_Exercise objective_
Would you retype every record below exactly as written?

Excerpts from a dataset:
<<<<

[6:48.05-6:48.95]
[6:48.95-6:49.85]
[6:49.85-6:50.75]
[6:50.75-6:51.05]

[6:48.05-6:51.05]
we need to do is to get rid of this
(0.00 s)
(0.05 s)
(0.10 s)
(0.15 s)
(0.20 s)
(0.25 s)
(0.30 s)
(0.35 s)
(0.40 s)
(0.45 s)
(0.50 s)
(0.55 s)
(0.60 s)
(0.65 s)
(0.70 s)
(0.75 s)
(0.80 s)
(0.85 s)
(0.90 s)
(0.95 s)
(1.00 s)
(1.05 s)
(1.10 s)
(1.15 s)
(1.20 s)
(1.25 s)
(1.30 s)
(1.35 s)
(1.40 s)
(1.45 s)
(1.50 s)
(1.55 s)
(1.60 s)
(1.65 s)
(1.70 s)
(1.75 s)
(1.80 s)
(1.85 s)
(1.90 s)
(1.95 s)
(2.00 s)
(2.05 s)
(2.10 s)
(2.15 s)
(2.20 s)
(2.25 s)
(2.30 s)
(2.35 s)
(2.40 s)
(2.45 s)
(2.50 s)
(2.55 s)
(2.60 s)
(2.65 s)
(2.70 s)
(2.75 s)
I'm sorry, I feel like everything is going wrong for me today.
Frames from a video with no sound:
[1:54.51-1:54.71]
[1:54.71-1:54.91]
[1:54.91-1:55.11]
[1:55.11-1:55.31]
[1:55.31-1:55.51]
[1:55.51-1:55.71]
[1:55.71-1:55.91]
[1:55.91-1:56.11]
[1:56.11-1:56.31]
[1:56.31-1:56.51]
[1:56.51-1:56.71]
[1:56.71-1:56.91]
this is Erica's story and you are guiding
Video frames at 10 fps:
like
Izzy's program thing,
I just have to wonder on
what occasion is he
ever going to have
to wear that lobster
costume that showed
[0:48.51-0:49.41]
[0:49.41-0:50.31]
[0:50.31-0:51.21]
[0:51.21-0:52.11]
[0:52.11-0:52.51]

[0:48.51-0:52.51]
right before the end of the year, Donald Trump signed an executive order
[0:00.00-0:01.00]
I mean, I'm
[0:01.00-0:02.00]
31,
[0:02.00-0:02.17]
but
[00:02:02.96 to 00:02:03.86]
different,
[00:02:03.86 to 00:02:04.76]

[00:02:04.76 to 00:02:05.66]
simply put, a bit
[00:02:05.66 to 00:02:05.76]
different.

>>>>

_Result for this exercise_
[6:48.05-6:48.95]
[6:48.95-6:49.85]
[6:49.85-6:50.75]
[6:50.75-6:51.05]

[6:48.05-6:51.05]
we need to do is to get rid of this
(0.00 s)
(0.05 s)
(0.10 s)
(0.15 s)
(0.20 s)
(0.25 s)
(0.30 s)
(0.35 s)
(0.40 s)
(0.45 s)
(0.50 s)
(0.55 s)
(0.60 s)
(0.65 s)
(0.70 s)
(0.75 s)
(0.80 s)
(0.85 s)
(0.90 s)
(0.95 s)
(1.00 s)
(1.05 s)
(1.10 s)
(1.15 s)
(1.20 s)
(1.25 s)
(1.30 s)
(1.35 s)
(1.40 s)
(1.45 s)
(1.50 s)
(1.55 s)
(1.60 s)
(1.65 s)
(1.70 s)
(1.75 s)
(1.80 s)
(1.85 s)
(1.90 s)
(1.95 s)
(2.00 s)
(2.05 s)
(2.10 s)
(2.15 s)
(2.20 s)
(2.25 s)
(2.30 s)
(2.35 s)
(2.40 s)
(2.45 s)
(2.50 s)
(2.55 s)
(2.60 s)
(2.65 s)
(2.70 s)
(2.75 s)
I'm sorry, I feel like everything is going wrong for me today.
Frames from a video with no sound:
[1:54.51-1:54.71]
[1:54.71-1:54.91]
[1:54.91-1:55.11]
[1:55.11-1:55.31]
[1:55.31-1:55.51]
[1:55.51-1:55.71]
[1:55.71-1:55.91]
[1:55.91-1:56.11]
[1:56.11-1:56.31]
[1:56.31-1:56.51]
[1:56.51-1:56.71]
[1:56.71-1:56.91]
this is Erica's story and you are guiding
Video frames at 10 fps:
like
Izzy's program thing,
I just have to wonder on
what occasion is he
ever going to have
to wear that lobster
costume that showed
[0:48.51-0:49.41]
[0:49.41-0:50.31]
[0:50.31-0:51.21]
[0:51.21-0:52.11]
[0:52.11-0:52.51]

[0:48.51-0:52.51]
right before the end of the year, Donald Trump signed an executive order
[0:00.00-0:01.00]
I mean, I'm
[0:01.00-0:02.00]
31,
[0:02.00-0:02.17]
but
[00:02:02.96 to 00:02:03.86]
different,
[00:02:03.86 to 00:02:04.76]

[00:02:04.76 to 00:02:05.66]
simply put, a bit
[00:02:05.66 to 00:02:05.76]
different.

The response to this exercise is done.